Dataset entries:
□ □ □

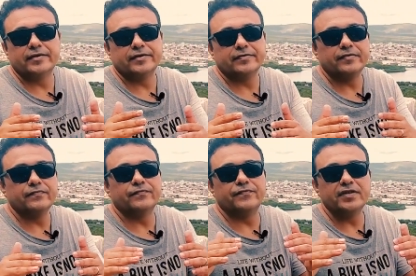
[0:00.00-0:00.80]
em
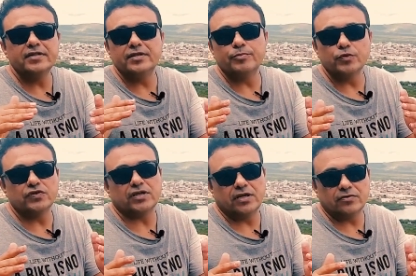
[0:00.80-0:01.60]

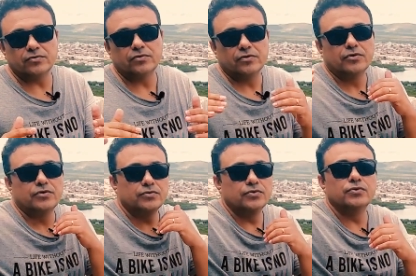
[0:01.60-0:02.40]
20%
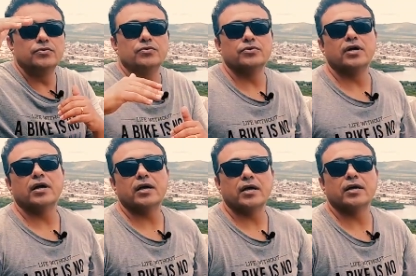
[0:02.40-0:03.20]
do,
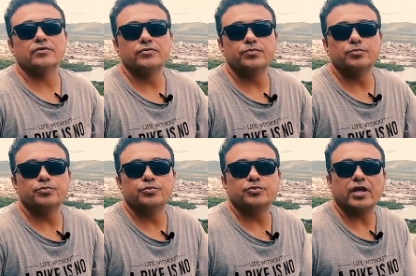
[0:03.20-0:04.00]
da, do
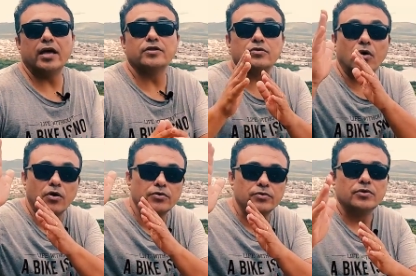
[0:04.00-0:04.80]

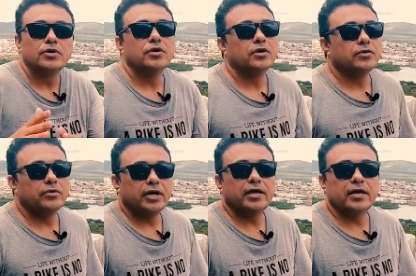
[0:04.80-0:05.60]
território
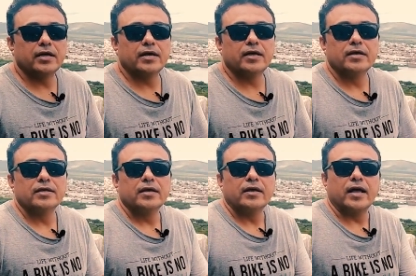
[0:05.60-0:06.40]
né?
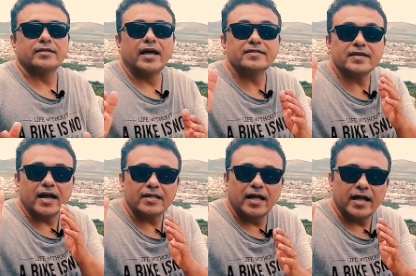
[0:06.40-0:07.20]
da
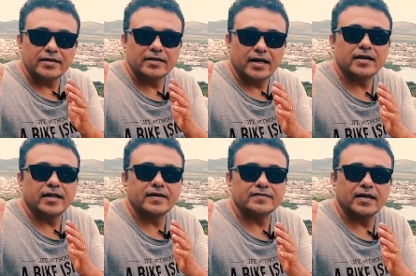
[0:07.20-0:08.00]
escalada da,
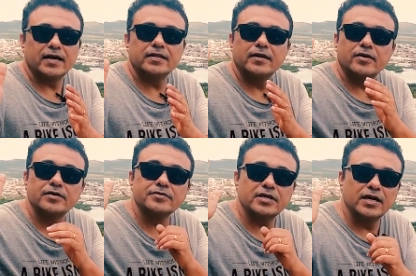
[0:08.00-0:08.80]
da serra, né? nós
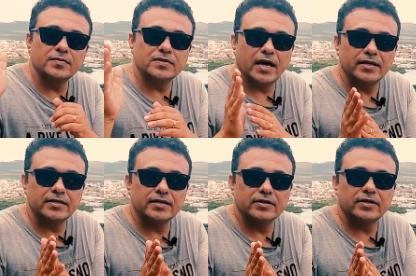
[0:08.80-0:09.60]
não chegamos
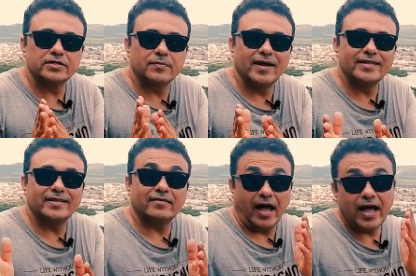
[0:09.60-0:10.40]
ainda na chamada
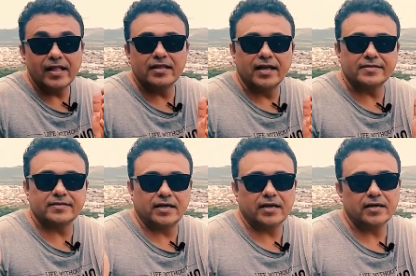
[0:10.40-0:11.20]
talha da
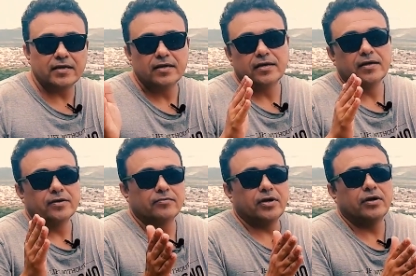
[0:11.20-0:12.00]
serra.
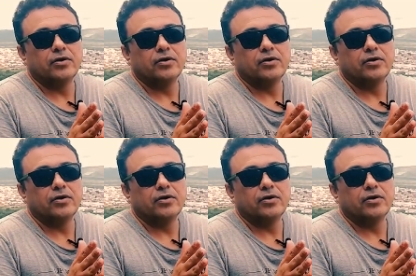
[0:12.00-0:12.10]
Né?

□ □ □

Leave every picture out and write out, word for word, the lines from the one that contains "[0:04.00-0:04.80]" through the last line of the records.

Answer:
[0:04.00-0:04.80]

[0:04.80-0:05.60]
território
[0:05.60-0:06.40]
né?
[0:06.40-0:07.20]
da
[0:07.20-0:08.00]
escalada da,
[0:08.00-0:08.80]
da serra, né? nós
[0:08.80-0:09.60]
não chegamos
[0:09.60-0:10.40]
ainda na chamada
[0:10.40-0:11.20]
talha da
[0:11.20-0:12.00]
serra.
[0:12.00-0:12.10]
Né?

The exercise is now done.